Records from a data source
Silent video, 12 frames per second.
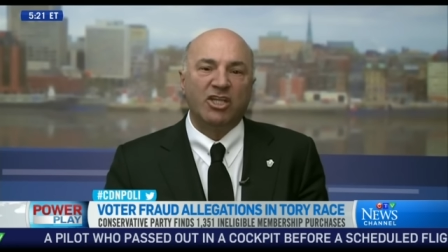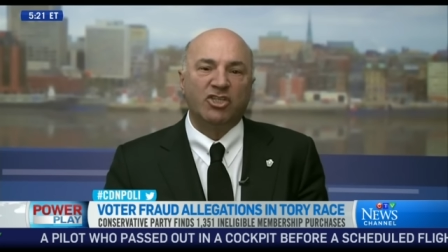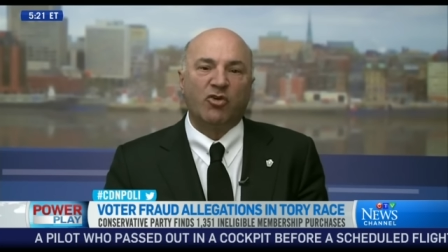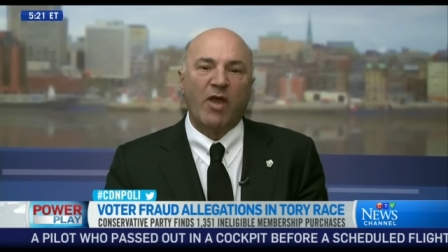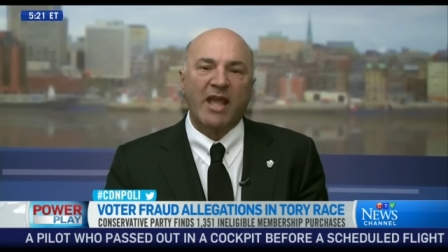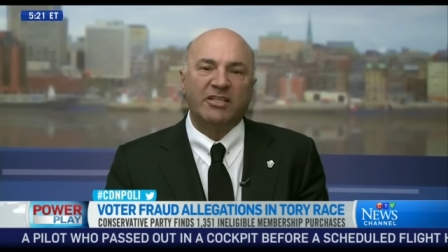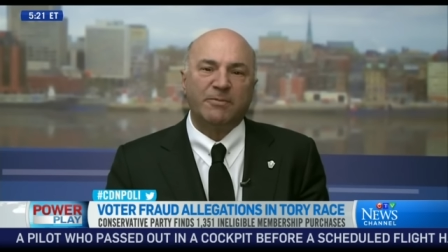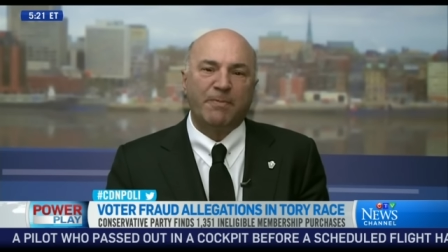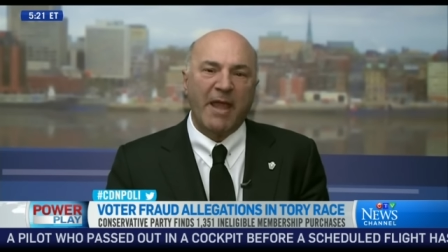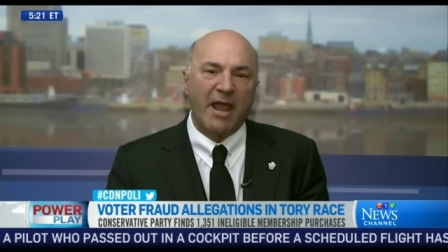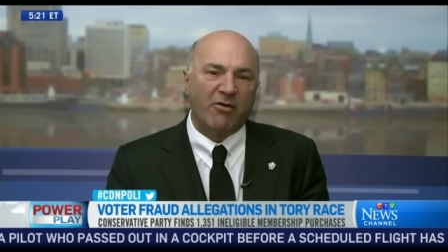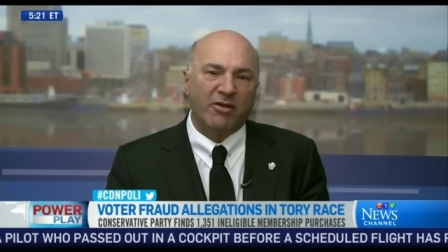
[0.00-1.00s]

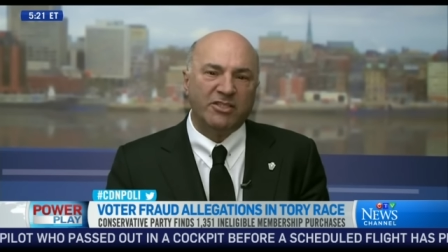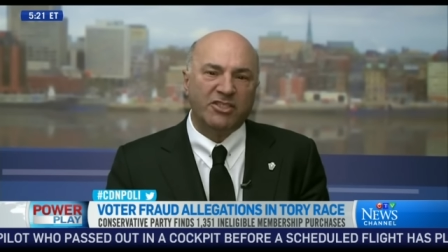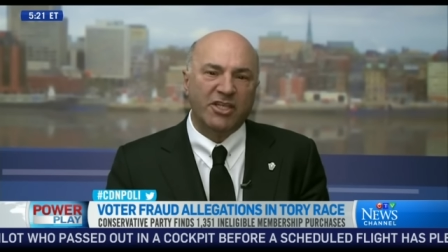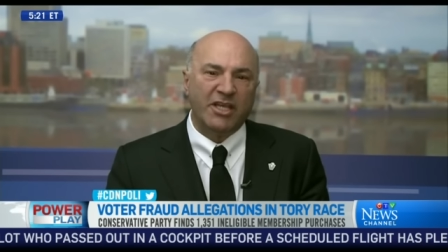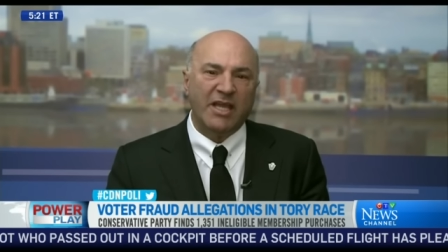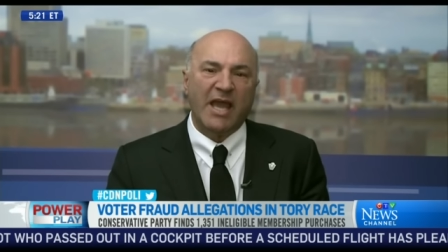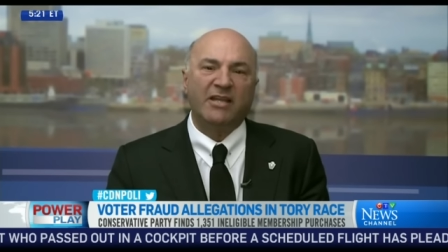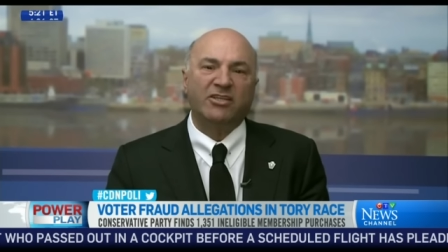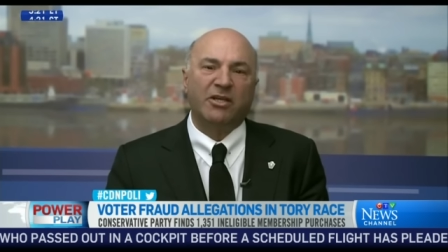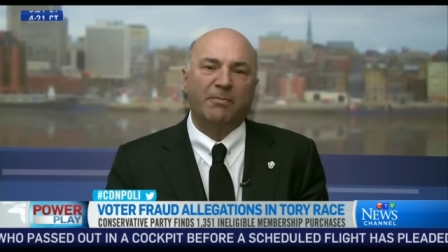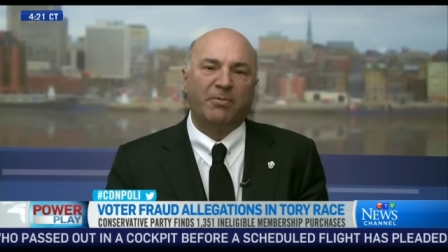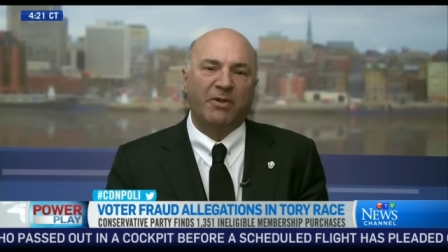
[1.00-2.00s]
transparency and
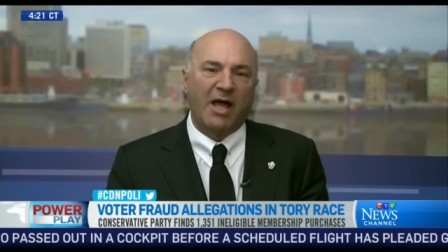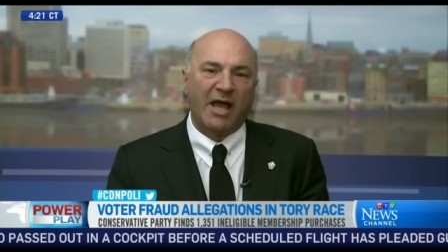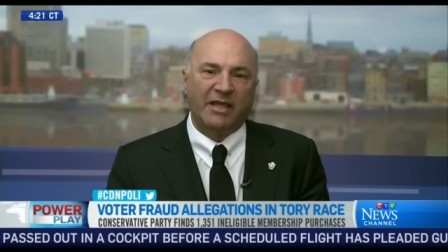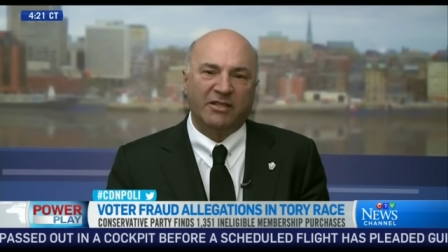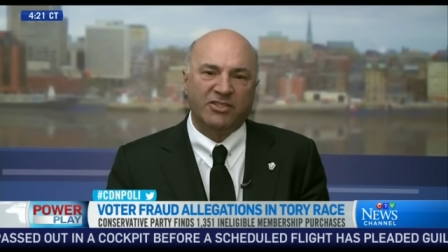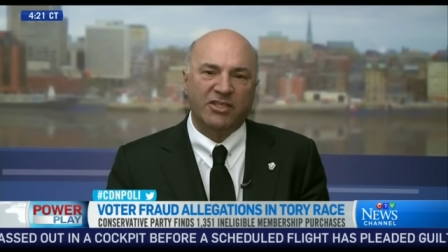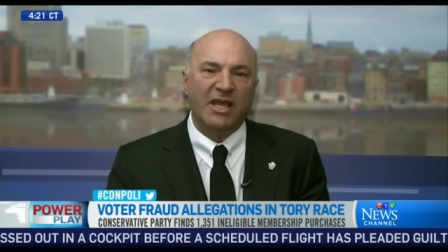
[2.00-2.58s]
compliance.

_ACTIVITY_. Your output should be the records above, duplicated exactly and picture-free.

_RESPONSE TO THE TASK_.
Silent video, 12 frames per second.
[0.00-1.00s]

[1.00-2.00s]
transparency and
[2.00-2.58s]
compliance.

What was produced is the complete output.